Very humbly I submit that he made a mistake not producing it right away. He stonewalled and that made it look momentarily as if something might be there. Whenever a politician refuses to submit a document ears prick up. Most will produce their IRS 1040’s, even offer them up. They are supposed to be private. We demand them, they produce them.
Want to bet that Ted Cruz’s birth certificate won’t be asked for?
Fuck the bullshyt that he should have produced the birth certificate.
Not as an obligation, just for politics.
Love the Shithammer…
Everyone has their breaking point. Mitch McConnell being racist isn’t hyperbolic; look at how he’s acted the past six years. We all know about that GOP party on inauguration night. I don’t think hatred is the proper word for how I see the GOP and everyone that supports them. The good Mississippi congressman has to work with them. Of course I would’ve handled things differently, but it see where the man’s coming from.
McConnell’s not a racist; he’s a fuckwad — don’t confuse the two. McConnell is completely opportunistic and insincere. Whatever whirlwind he reaps will be richly deserved. But I see no evidence any of his game playing has been about anything other than raw power. That guy would do any dance with the devil. If he could glean advantage from giving Obama a blowjob, he’s be instantly down on his knees.
If he could glean advantage from giving Obama a blowjob, he’s be instantly down on his knees.
Some people think he’s had plenty of practice.
When I said I would’ve acted differently, I mean I would’ve taken full advantage of my position as a congressperson. Talking about racism isn’t the way. I would be doing my damnest to make sure my party has the majority.
Clarence Thomas is definitely an “Uncle Tom,” Mitch McConnell may well be a “racist,” but to claim that the only reason Republicans anti-big government and anti-Obamacare is because President Obama is black, is BS.

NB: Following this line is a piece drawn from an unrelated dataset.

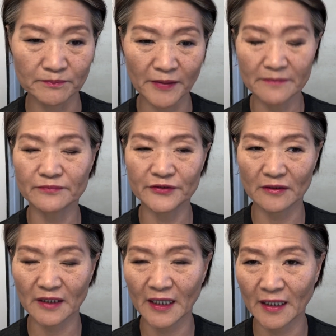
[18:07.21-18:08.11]
bump
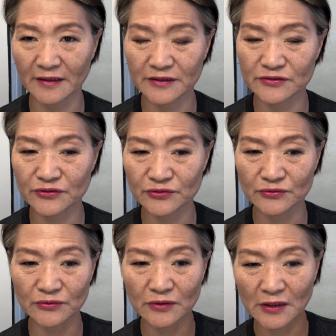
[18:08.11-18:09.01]
your car into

True, some of the techniques being used to diminish support for Obamacare are definitely racist, but those are just techniques, they are not the reason.
To me, it plays into the core of Republican messaging, namely that Obama is president of the blacks, “big government” and Obamacare are for the blacks, blackety-blackety black, etc.

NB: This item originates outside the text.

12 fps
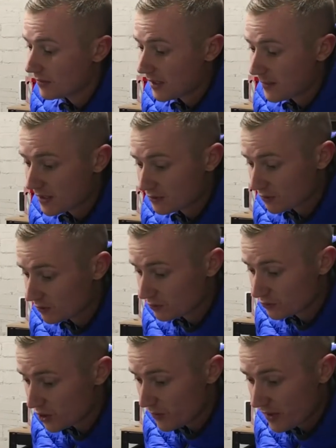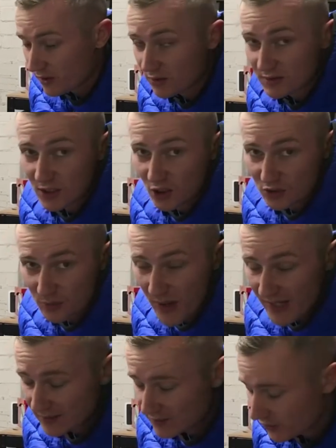I might as well do it because it costs
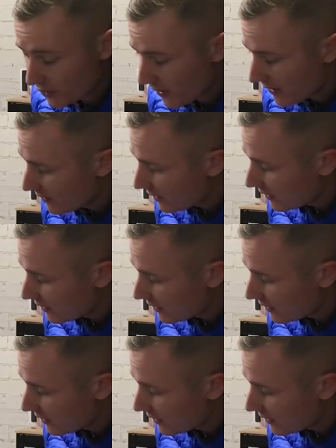pence to do it.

I don’t know if this means we’re winning the culture wars. What it means is that some Obama supporters are peddling disinformation to other Obama supporters. Not too surprising coming from the Nation of Islam.
What makes you think the Nation of Islam supports Obama?
I heard he’s a Muslim (LOL)
Check.
Check.
Not quite – they’ve been anti-big-government ever since big government defeated the Confederacy (twice if you count the Civil Rights Act and the actions of “activist” judges to make them comply with it) and they weren’t too fond of Hillarycare in the ’90s either. But two out of three isn’t bad…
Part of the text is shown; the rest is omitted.